Materials provided:

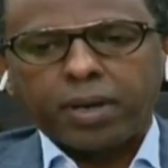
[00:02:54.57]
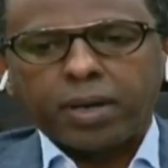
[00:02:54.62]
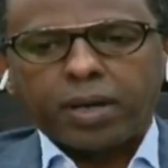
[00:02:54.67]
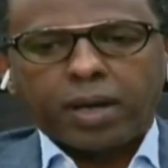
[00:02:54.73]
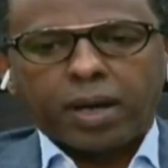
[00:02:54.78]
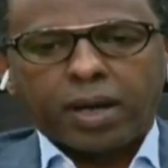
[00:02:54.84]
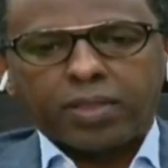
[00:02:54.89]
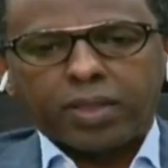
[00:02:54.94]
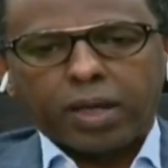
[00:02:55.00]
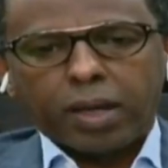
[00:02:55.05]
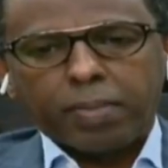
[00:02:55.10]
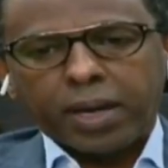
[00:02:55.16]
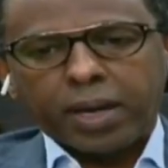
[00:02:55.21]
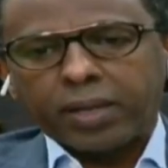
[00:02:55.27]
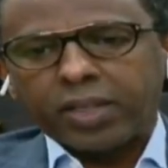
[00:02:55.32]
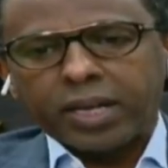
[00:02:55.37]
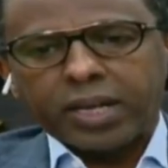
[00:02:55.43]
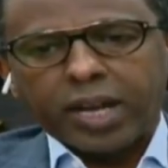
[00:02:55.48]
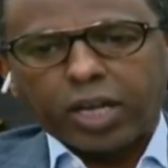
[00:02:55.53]
And they
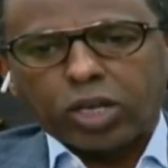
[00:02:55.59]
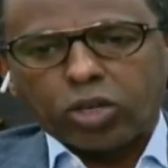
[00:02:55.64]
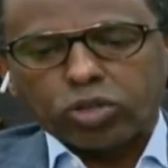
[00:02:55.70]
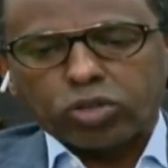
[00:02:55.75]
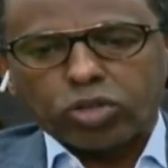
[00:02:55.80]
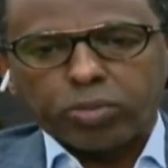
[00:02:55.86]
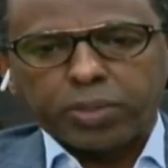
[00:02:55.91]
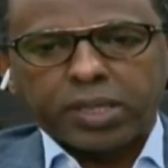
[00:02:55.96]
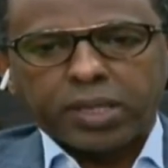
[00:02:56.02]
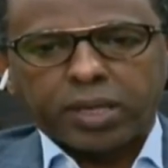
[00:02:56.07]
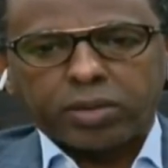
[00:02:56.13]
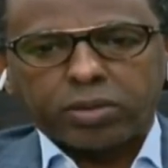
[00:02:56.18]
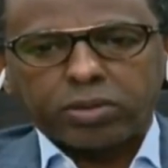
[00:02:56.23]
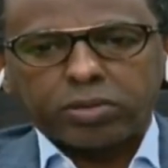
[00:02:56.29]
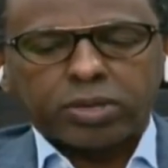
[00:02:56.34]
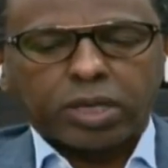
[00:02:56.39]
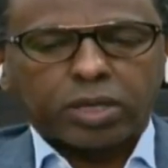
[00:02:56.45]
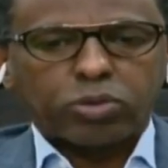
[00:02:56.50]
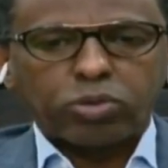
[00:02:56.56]
make the dichotomy that
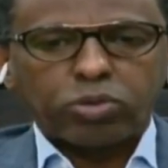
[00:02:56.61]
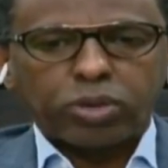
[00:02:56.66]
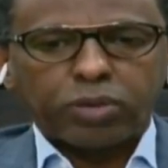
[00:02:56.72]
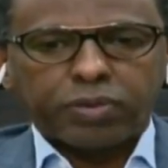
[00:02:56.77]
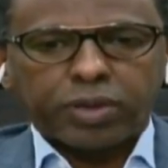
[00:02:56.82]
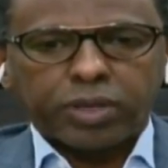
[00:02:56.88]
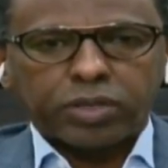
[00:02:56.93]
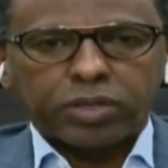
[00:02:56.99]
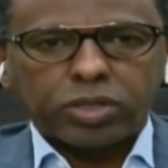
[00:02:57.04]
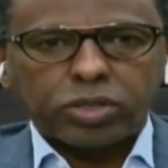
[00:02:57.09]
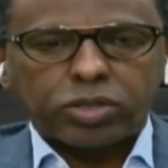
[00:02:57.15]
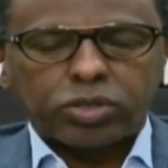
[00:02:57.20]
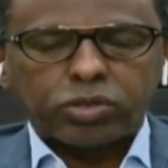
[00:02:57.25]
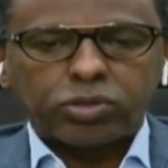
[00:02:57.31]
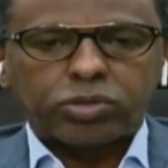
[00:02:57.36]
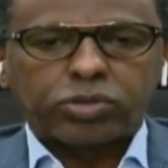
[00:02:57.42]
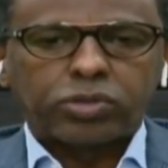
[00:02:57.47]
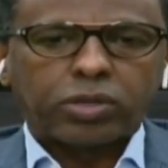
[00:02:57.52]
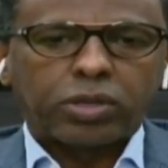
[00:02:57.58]
those are two different
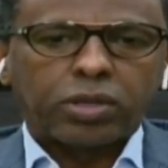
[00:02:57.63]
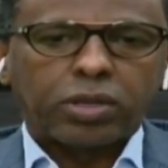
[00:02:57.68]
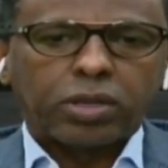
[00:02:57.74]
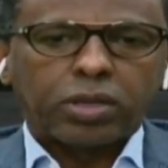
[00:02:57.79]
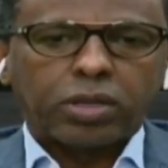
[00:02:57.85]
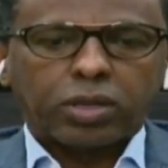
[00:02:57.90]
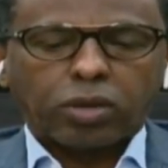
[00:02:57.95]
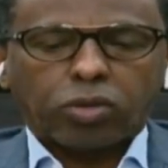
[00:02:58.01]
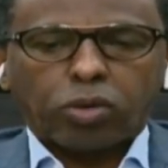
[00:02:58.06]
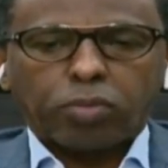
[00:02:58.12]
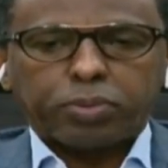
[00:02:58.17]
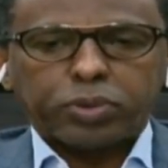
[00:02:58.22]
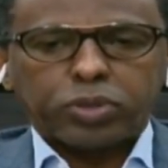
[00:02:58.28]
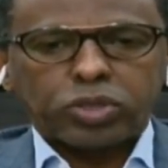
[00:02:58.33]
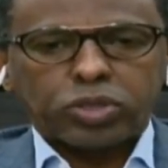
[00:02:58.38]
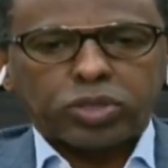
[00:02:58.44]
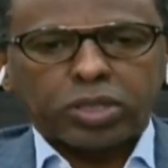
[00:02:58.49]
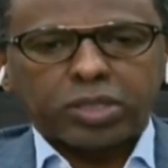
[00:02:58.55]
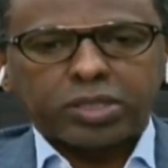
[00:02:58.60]
issues. The
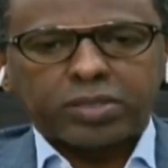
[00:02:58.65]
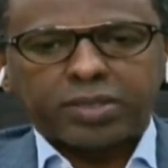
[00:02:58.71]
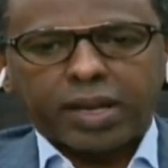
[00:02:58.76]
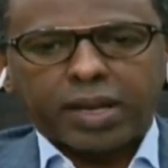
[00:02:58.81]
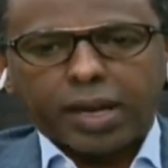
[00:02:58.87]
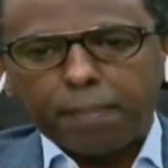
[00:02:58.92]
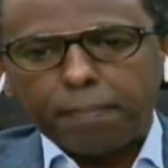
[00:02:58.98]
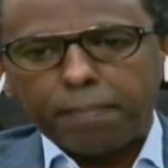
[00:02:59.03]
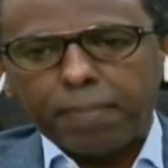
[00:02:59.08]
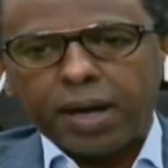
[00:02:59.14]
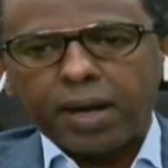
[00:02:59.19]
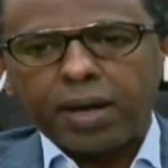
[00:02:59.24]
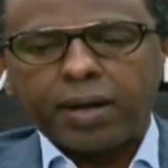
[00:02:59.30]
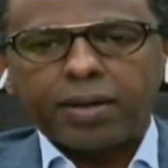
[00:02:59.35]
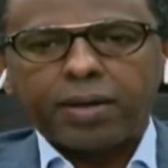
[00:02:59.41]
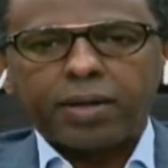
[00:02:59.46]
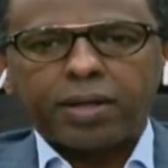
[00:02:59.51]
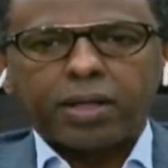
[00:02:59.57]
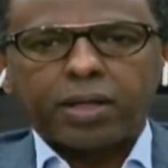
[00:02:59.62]
composition is the number.
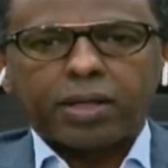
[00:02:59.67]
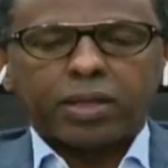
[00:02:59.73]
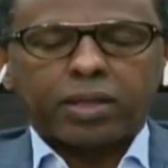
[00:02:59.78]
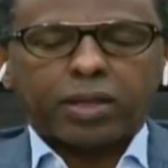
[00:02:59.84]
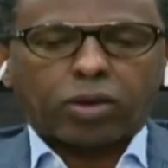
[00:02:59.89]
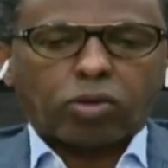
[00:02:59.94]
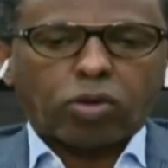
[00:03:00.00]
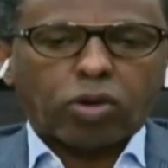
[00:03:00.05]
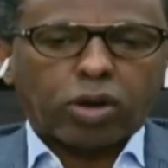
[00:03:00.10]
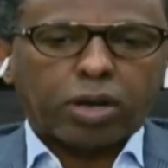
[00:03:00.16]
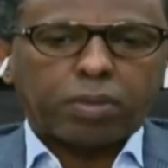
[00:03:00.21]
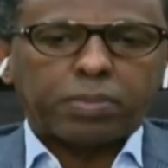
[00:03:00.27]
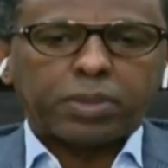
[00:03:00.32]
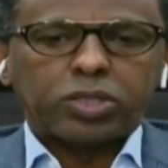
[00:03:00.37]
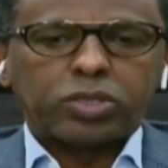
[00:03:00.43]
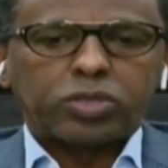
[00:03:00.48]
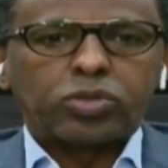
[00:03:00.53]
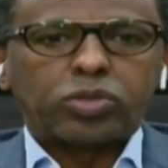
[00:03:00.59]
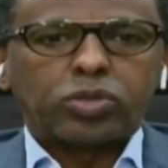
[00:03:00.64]
The quorum
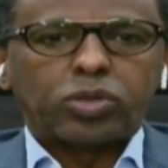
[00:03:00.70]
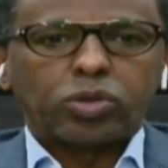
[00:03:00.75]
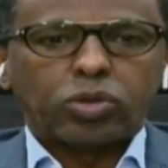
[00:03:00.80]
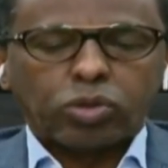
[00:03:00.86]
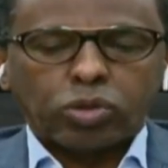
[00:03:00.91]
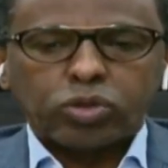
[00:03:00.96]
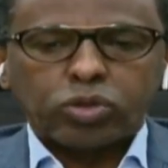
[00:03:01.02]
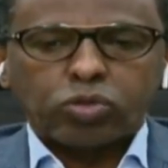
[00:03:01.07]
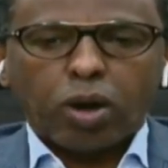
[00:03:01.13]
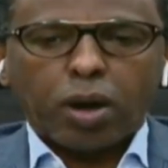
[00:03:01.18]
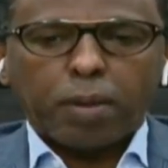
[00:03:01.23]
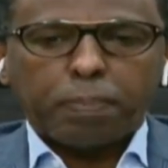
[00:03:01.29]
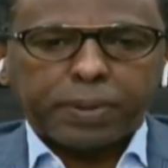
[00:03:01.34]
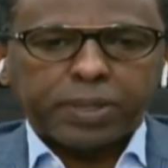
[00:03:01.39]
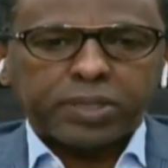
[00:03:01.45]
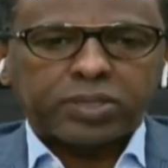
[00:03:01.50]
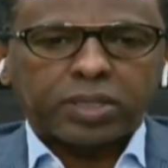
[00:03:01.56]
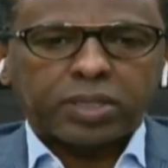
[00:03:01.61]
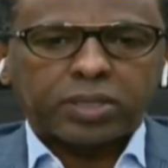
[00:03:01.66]
is those who are
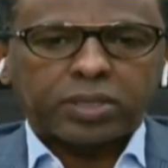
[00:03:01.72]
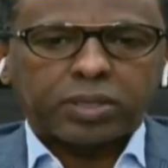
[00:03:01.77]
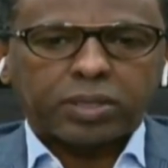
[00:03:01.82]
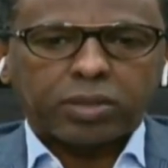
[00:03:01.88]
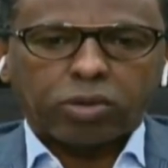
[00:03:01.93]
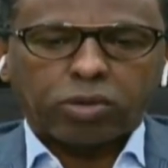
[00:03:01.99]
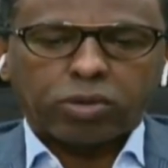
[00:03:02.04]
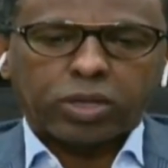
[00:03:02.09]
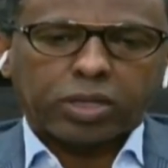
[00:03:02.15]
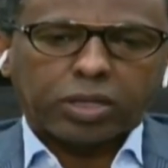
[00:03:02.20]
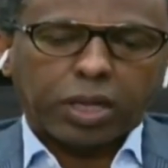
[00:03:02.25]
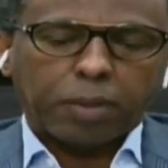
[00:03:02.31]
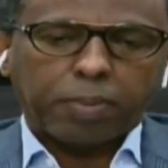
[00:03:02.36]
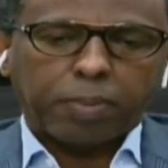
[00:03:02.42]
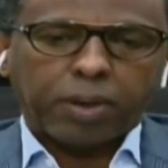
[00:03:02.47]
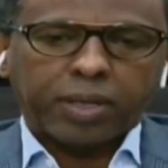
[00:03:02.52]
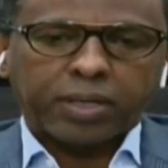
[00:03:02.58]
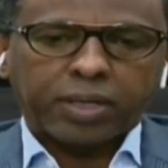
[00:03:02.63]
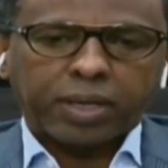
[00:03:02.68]
present on the
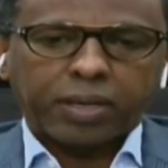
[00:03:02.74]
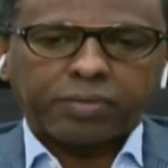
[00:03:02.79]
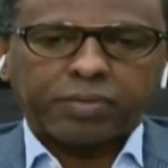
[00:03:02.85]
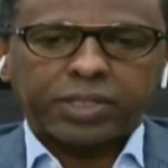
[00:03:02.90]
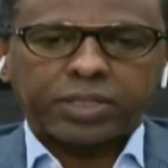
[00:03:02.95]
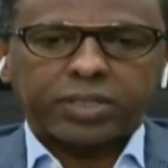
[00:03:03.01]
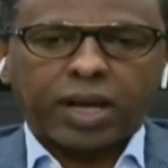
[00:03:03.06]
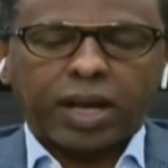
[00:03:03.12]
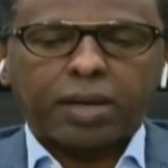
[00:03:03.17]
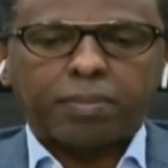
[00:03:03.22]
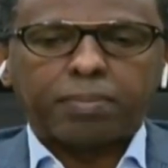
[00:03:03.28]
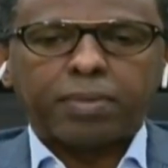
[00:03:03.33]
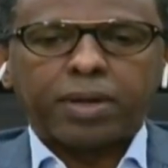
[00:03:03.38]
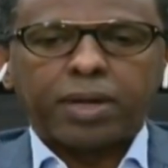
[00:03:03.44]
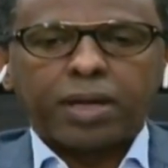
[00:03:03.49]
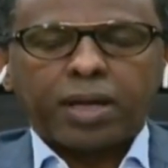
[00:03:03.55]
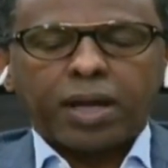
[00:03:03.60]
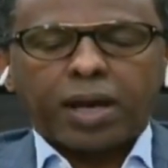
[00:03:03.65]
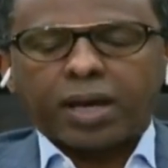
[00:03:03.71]
table at a given time.
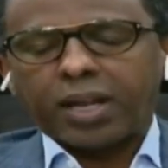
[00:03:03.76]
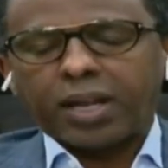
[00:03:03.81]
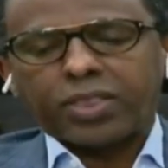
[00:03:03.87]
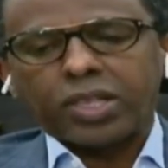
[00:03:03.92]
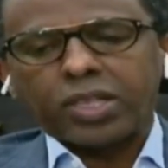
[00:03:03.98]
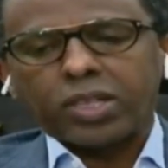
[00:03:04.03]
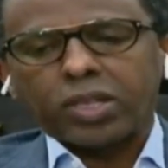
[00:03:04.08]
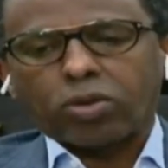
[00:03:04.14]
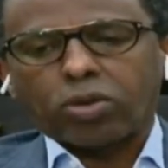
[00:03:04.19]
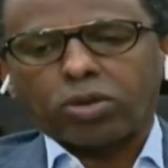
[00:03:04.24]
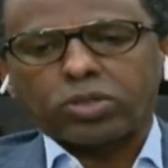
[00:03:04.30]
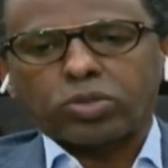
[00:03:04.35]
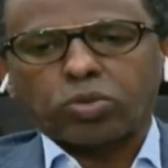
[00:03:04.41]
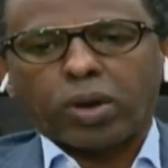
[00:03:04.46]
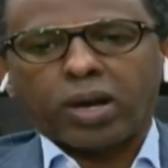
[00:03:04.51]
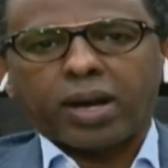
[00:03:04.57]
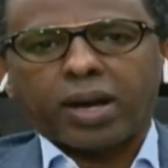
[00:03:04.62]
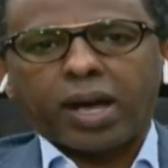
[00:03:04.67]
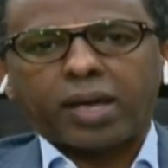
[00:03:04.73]
And I think the courts
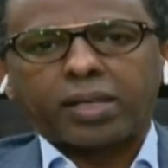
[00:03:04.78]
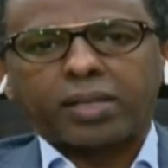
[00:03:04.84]
were right.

What this task involves: Range to print from the listing above: from the line with "[00:02:58.92]" up to and including the line with "[00:03:03.28]". Please print those lines exactly, with no pictures and nothing more.

Written reply:
[00:02:58.92]
[00:02:58.98]
[00:02:59.03]
[00:02:59.08]
[00:02:59.14]
[00:02:59.19]
[00:02:59.24]
[00:02:59.30]
[00:02:59.35]
[00:02:59.41]
[00:02:59.46]
[00:02:59.51]
[00:02:59.57]
[00:02:59.62]
composition is the number.
[00:02:59.67]
[00:02:59.73]
[00:02:59.78]
[00:02:59.84]
[00:02:59.89]
[00:02:59.94]
[00:03:00.00]
[00:03:00.05]
[00:03:00.10]
[00:03:00.16]
[00:03:00.21]
[00:03:00.27]
[00:03:00.32]
[00:03:00.37]
[00:03:00.43]
[00:03:00.48]
[00:03:00.53]
[00:03:00.59]
[00:03:00.64]
The quorum
[00:03:00.70]
[00:03:00.75]
[00:03:00.80]
[00:03:00.86]
[00:03:00.91]
[00:03:00.96]
[00:03:01.02]
[00:03:01.07]
[00:03:01.13]
[00:03:01.18]
[00:03:01.23]
[00:03:01.29]
[00:03:01.34]
[00:03:01.39]
[00:03:01.45]
[00:03:01.50]
[00:03:01.56]
[00:03:01.61]
[00:03:01.66]
is those who are
[00:03:01.72]
[00:03:01.77]
[00:03:01.82]
[00:03:01.88]
[00:03:01.93]
[00:03:01.99]
[00:03:02.04]
[00:03:02.09]
[00:03:02.15]
[00:03:02.20]
[00:03:02.25]
[00:03:02.31]
[00:03:02.36]
[00:03:02.42]
[00:03:02.47]
[00:03:02.52]
[00:03:02.58]
[00:03:02.63]
[00:03:02.68]
present on the
[00:03:02.74]
[00:03:02.79]
[00:03:02.85]
[00:03:02.90]
[00:03:02.95]
[00:03:03.01]
[00:03:03.06]
[00:03:03.12]
[00:03:03.17]
[00:03:03.22]
[00:03:03.28]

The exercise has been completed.